It’s a scene played out in homes all over the country: modern, well meaning parents, trying to do the right thing by giving in to their child’s dietary demands, while the generation of parents before them look on wearily.
But could new ‘obesity classes’ that teach parents to be stricter with their children be the answer, and help reverse Britain’s childhood obesity epidemic? Since a trial of the classes was introduced in Leeds ten years ago, the city’s childhood obesity levels have fallen from 9.4 per cent in 2014 to 8.8 per cent in 2016. Elsewhere in England, meanwhile, childhood obesity levels barely budged during that time, and more than a third of British schoolchildren now leave primary school overweight.

The eight week courses cost £50 and are provided by the charity Henry, which stands for Health, Exercise, Nutrition for the Really Young, and encourage parents to take charge when it comes to their children’s eating habits. The scheme was set up after the city saw an alarming rise in overweight teenagers and realised that once obesity is established it’s hard to reverse, and that the time to tackle it is in the early years.
The scheme is aimed particularly at deprived areas, but Kim Roberts, chief executive of Henry, says middle class parents could learn a lot from it too: “Parenting is a great leveller.
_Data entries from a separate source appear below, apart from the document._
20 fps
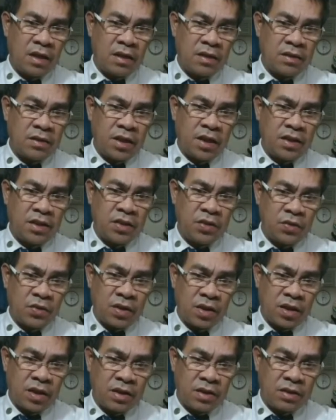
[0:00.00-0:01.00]
Then you
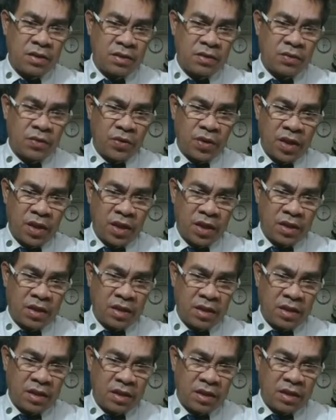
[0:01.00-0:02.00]
can connect
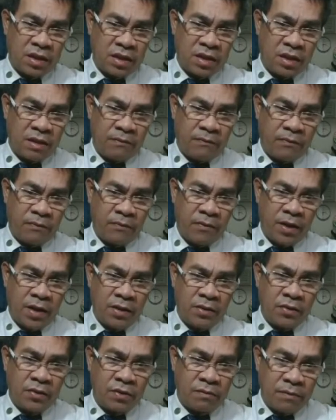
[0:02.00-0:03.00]

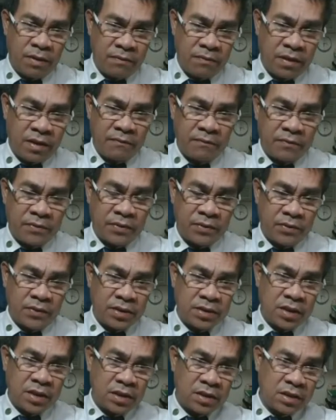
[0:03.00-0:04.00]
f1 or maybe f2
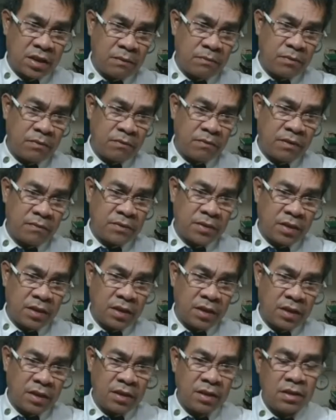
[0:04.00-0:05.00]
at the tip of
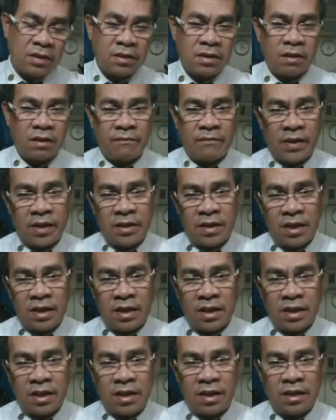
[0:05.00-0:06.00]
f3. Then
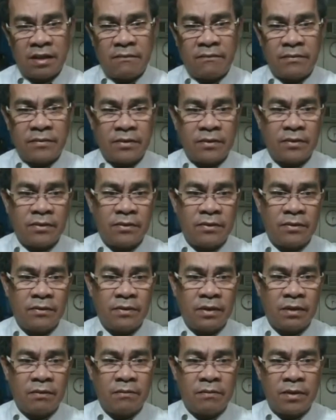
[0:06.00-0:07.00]
finally, f2
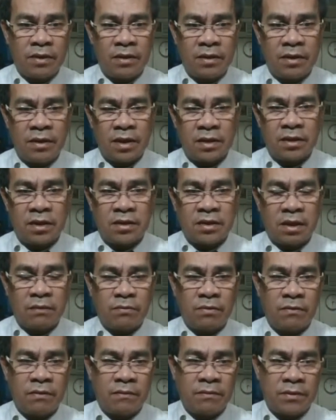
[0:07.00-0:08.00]
will be at the tip
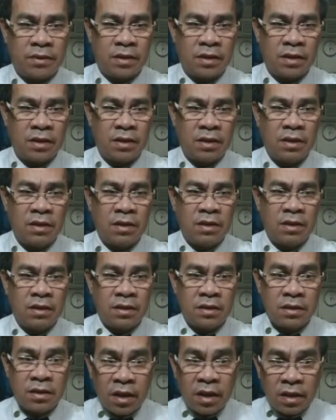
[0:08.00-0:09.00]
of f3.
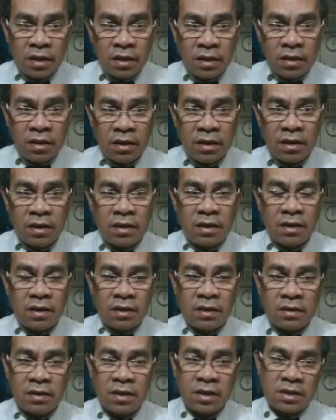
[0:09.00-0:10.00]
Then
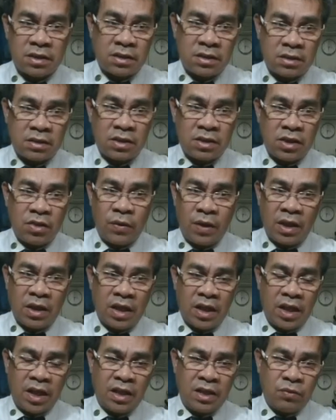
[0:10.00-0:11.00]
that you will
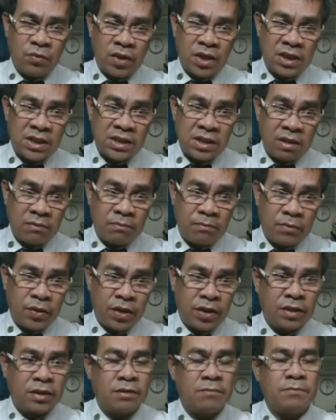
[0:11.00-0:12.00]
end with the same
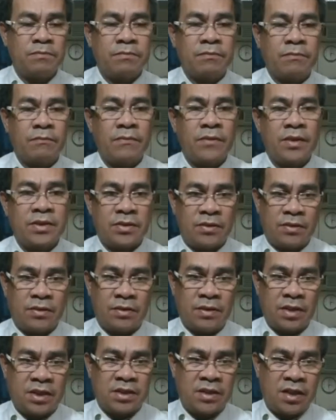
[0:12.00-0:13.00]
point.
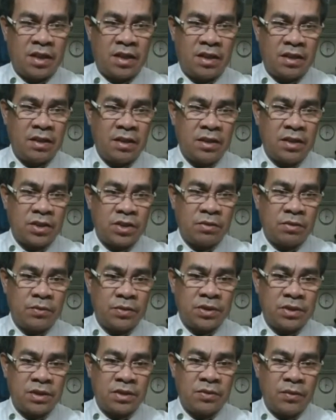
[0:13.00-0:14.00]
So that's right.
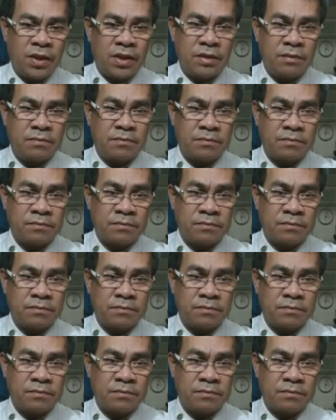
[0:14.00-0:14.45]
Suppose this one,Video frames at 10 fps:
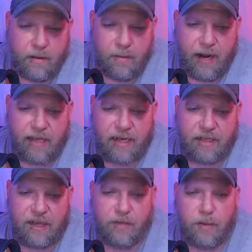But
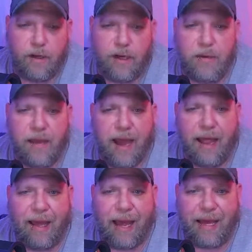AJ Styles, what do you do with a guy
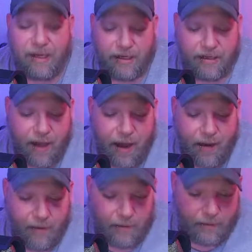like AJ
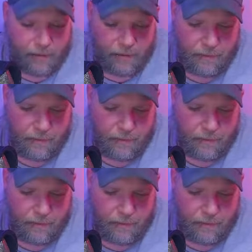Styles?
And while there’s a big association with poverty and childhood obesity, I remember a director of education once saying to me, ‘I’m running a multimillion pound department, but that’s nothing compared to getting my 7-year-old to eat their greens and go to bed on time.’ And as a mother of three myself, I know this is a problem that affects us all.”

Indeed, despite the long held - and convenient for some - belief that childhood obesity is more common among poorer families - a study from Leeds Metropolitan University of 13,333 schoolchildren found those from “middle-affluent” areas of the city were more likely to be overweight than those in poorer neighbourhoods.

A quick glance through a typical middle class lunchbox will offer up some clues as to why: Pure Fruit Yo Yos (my daughter’s favourite), yoghurt covered raisins and smoothies aimed at children may well be organic and look healthy (and cost a small bomb) but they’re all essentially high-sugar snacks.

“There is currently an abundance of food available to children that simply wasn’t there thirty years ago,” says Roberts. “Childhood obesity levels were low and static until the 1980s, when they began to rise. One of the biggest changes is our food environment: from the 1980s onwards convenience culture arrived. We had microwaves, ready meals, and processed food. Snack culture exploded. We were encouraged by food manufacturers and high street cafe chains to eat on the go.

“Parents also became less aware of what was in their child’s food. As all working parents know, there isn’t always time to cook a meal from scratch. Busy parents were given the message their child needed a good breakfast to start their day well, but when you look at most breakfast cereals aimed at children, it’s easy for a child to have their entire sugar quota in one sitting before 9am.”

But Roberts is quick to point out the parenting classes aren’t a form of finger wagging, or intended to blame and shame parents. “The classes get alongside them and build their confidence. After all, the world in which their children now live has changed and their environment has become an easy one in which to overeat and be sedentary. Children don’t play out in the street or on their bikes as much as they used to, but rather spend a lot of time strapped into cars or staring at screens.”

And then of course there’s the rise in what’s known as ‘permissive parenting’. Speaking from personal experience, us modern parents tend to be a rather eager lot when it comes to pleasing our kids. We don’t like saying no. We like to offer choice. And, whisper it, in a busy world we sometimes need to take the (speedier) path of least resistance and if that means a snack to keep them quiet here, or an hour on the iPad over a trip to the park there, so be it.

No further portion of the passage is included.